> [Recorded data]:
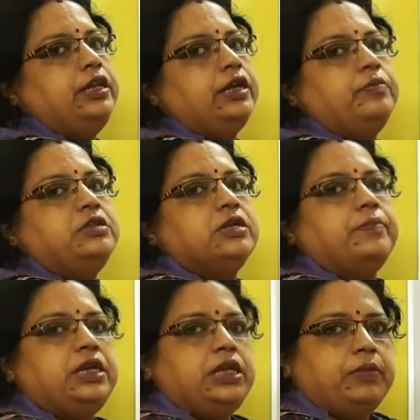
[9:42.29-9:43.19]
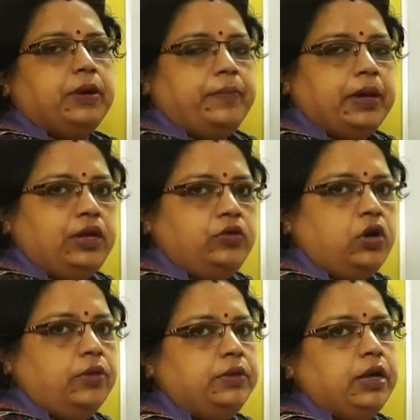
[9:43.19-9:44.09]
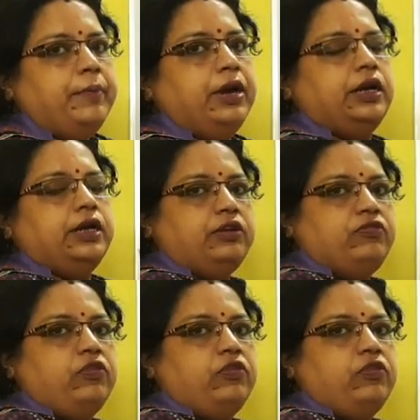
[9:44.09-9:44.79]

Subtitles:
That means the minimum value of the magnetic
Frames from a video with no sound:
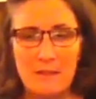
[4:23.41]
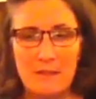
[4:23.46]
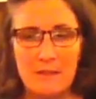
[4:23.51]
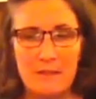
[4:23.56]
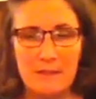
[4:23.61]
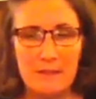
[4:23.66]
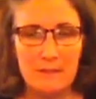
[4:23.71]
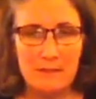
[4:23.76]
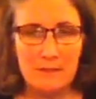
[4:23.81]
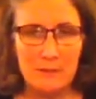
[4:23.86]

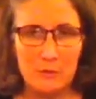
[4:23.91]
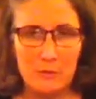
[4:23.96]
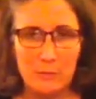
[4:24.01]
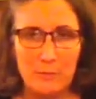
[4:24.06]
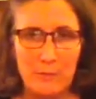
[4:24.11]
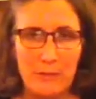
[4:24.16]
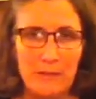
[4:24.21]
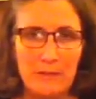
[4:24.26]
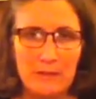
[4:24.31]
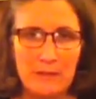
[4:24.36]
the
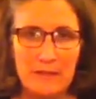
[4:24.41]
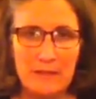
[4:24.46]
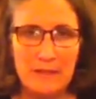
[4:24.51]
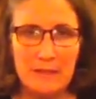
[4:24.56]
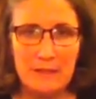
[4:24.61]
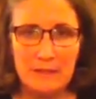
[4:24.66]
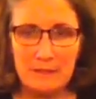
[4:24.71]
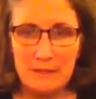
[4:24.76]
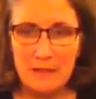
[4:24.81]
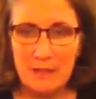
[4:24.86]
stupa
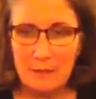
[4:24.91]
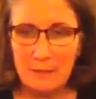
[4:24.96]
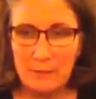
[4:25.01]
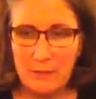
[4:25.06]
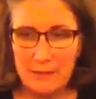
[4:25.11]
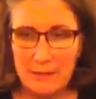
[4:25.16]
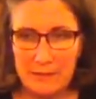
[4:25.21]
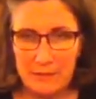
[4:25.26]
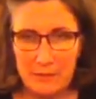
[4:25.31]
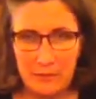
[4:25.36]
in a
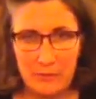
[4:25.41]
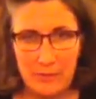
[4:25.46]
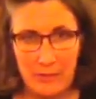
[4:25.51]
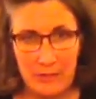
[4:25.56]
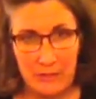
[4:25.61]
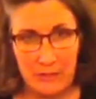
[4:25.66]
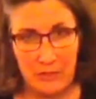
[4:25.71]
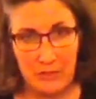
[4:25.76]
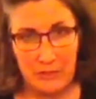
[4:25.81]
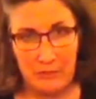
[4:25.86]
clockwise
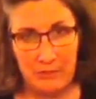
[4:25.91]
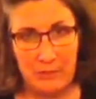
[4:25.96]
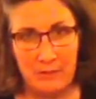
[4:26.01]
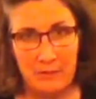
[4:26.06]
direction.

> [What to do]: From the material above, print everything exactly except the pictures.

> [Response to this exercise]:
[9:42.29-9:43.19]
[9:43.19-9:44.09]
[9:44.09-9:44.79]

Subtitles:
That means the minimum value of the magnetic
Frames from a video with no sound:
[4:23.41]
[4:23.46]
[4:23.51]
[4:23.56]
[4:23.61]
[4:23.66]
[4:23.71]
[4:23.76]
[4:23.81]
[4:23.86]

[4:23.91]
[4:23.96]
[4:24.01]
[4:24.06]
[4:24.11]
[4:24.16]
[4:24.21]
[4:24.26]
[4:24.31]
[4:24.36]
the
[4:24.41]
[4:24.46]
[4:24.51]
[4:24.56]
[4:24.61]
[4:24.66]
[4:24.71]
[4:24.76]
[4:24.81]
[4:24.86]
stupa
[4:24.91]
[4:24.96]
[4:25.01]
[4:25.06]
[4:25.11]
[4:25.16]
[4:25.21]
[4:25.26]
[4:25.31]
[4:25.36]
in a
[4:25.41]
[4:25.46]
[4:25.51]
[4:25.56]
[4:25.61]
[4:25.66]
[4:25.71]
[4:25.76]
[4:25.81]
[4:25.86]
clockwise
[4:25.91]
[4:25.96]
[4:26.01]
[4:26.06]
direction.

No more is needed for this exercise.